> _PROBLEM REQUIREMENTS_: Pictures do not belong in the copy; quote every entry below exactly.

[Extracted records]

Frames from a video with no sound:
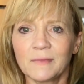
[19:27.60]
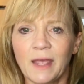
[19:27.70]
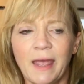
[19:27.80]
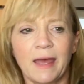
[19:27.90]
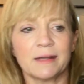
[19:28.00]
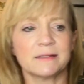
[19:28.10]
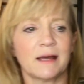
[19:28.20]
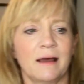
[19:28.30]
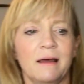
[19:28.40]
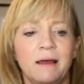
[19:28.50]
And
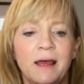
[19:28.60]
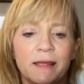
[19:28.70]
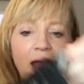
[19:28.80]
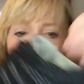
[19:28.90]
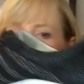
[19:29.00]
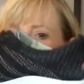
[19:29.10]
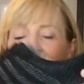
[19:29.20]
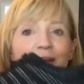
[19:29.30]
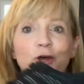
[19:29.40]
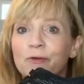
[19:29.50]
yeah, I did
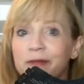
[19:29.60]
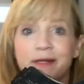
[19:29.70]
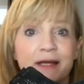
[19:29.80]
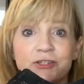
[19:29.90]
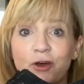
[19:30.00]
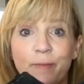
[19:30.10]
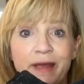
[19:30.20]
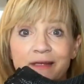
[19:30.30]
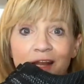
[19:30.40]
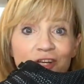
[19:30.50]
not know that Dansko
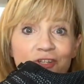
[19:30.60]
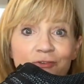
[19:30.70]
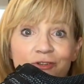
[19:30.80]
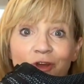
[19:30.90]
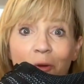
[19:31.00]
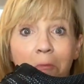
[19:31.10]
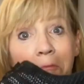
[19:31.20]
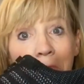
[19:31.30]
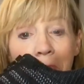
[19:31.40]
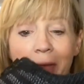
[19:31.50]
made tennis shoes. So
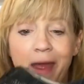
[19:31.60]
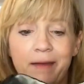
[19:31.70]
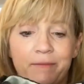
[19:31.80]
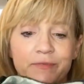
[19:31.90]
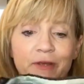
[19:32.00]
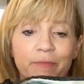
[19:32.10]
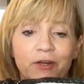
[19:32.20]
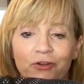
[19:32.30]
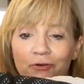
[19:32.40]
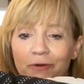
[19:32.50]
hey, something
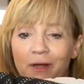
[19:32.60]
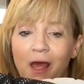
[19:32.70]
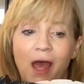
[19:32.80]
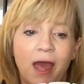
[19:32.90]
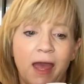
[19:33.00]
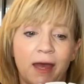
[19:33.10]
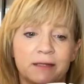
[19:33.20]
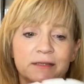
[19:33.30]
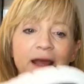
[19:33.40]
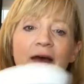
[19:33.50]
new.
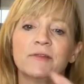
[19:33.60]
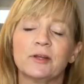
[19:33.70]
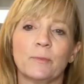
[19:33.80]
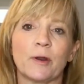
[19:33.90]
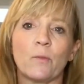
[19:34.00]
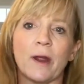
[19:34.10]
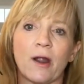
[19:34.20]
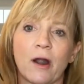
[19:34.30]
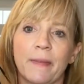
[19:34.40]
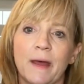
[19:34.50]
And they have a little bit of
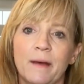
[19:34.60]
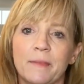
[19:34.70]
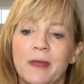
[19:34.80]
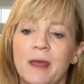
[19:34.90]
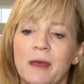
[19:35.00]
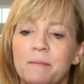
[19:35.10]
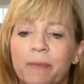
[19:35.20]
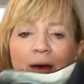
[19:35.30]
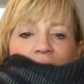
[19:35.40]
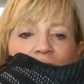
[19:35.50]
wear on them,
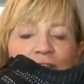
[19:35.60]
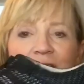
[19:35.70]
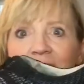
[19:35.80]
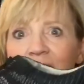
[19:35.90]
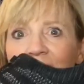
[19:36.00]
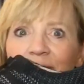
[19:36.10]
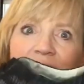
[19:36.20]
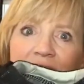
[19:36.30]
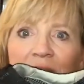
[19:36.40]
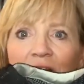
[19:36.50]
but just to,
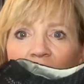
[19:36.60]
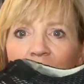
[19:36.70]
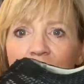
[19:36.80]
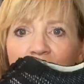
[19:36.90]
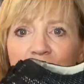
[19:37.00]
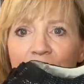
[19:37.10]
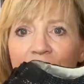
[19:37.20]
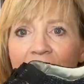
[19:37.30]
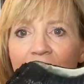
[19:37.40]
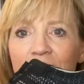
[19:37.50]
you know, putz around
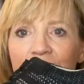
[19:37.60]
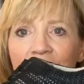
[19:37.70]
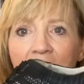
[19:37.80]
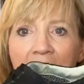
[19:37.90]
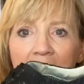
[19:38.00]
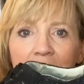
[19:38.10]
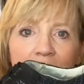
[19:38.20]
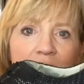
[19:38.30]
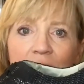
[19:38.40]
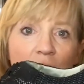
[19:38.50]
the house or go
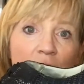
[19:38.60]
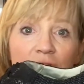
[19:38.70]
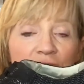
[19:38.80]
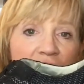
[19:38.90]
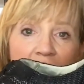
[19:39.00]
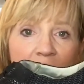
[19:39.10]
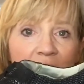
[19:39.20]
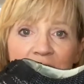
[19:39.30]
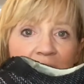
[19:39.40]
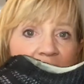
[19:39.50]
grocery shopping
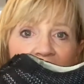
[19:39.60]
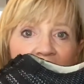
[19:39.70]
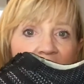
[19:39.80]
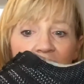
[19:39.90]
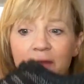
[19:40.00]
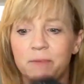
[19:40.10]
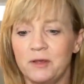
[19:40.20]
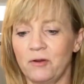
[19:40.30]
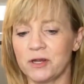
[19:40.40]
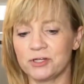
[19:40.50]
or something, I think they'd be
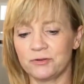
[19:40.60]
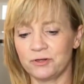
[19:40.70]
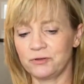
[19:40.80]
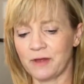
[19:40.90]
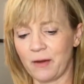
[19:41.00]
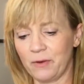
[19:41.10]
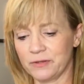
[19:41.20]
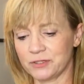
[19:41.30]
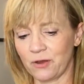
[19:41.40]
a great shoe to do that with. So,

> _OUTPUT BELOW_:
Frames from a video with no sound:
[19:27.60]
[19:27.70]
[19:27.80]
[19:27.90]
[19:28.00]
[19:28.10]
[19:28.20]
[19:28.30]
[19:28.40]
[19:28.50]
And
[19:28.60]
[19:28.70]
[19:28.80]
[19:28.90]
[19:29.00]
[19:29.10]
[19:29.20]
[19:29.30]
[19:29.40]
[19:29.50]
yeah, I did
[19:29.60]
[19:29.70]
[19:29.80]
[19:29.90]
[19:30.00]
[19:30.10]
[19:30.20]
[19:30.30]
[19:30.40]
[19:30.50]
not know that Dansko
[19:30.60]
[19:30.70]
[19:30.80]
[19:30.90]
[19:31.00]
[19:31.10]
[19:31.20]
[19:31.30]
[19:31.40]
[19:31.50]
made tennis shoes. So
[19:31.60]
[19:31.70]
[19:31.80]
[19:31.90]
[19:32.00]
[19:32.10]
[19:32.20]
[19:32.30]
[19:32.40]
[19:32.50]
hey, something
[19:32.60]
[19:32.70]
[19:32.80]
[19:32.90]
[19:33.00]
[19:33.10]
[19:33.20]
[19:33.30]
[19:33.40]
[19:33.50]
new.
[19:33.60]
[19:33.70]
[19:33.80]
[19:33.90]
[19:34.00]
[19:34.10]
[19:34.20]
[19:34.30]
[19:34.40]
[19:34.50]
And they have a little bit of
[19:34.60]
[19:34.70]
[19:34.80]
[19:34.90]
[19:35.00]
[19:35.10]
[19:35.20]
[19:35.30]
[19:35.40]
[19:35.50]
wear on them,
[19:35.60]
[19:35.70]
[19:35.80]
[19:35.90]
[19:36.00]
[19:36.10]
[19:36.20]
[19:36.30]
[19:36.40]
[19:36.50]
but just to,
[19:36.60]
[19:36.70]
[19:36.80]
[19:36.90]
[19:37.00]
[19:37.10]
[19:37.20]
[19:37.30]
[19:37.40]
[19:37.50]
you know, putz around
[19:37.60]
[19:37.70]
[19:37.80]
[19:37.90]
[19:38.00]
[19:38.10]
[19:38.20]
[19:38.30]
[19:38.40]
[19:38.50]
the house or go
[19:38.60]
[19:38.70]
[19:38.80]
[19:38.90]
[19:39.00]
[19:39.10]
[19:39.20]
[19:39.30]
[19:39.40]
[19:39.50]
grocery shopping
[19:39.60]
[19:39.70]
[19:39.80]
[19:39.90]
[19:40.00]
[19:40.10]
[19:40.20]
[19:40.30]
[19:40.40]
[19:40.50]
or something, I think they'd be
[19:40.60]
[19:40.70]
[19:40.80]
[19:40.90]
[19:41.00]
[19:41.10]
[19:41.20]
[19:41.30]
[19:41.40]
a great shoe to do that with. So,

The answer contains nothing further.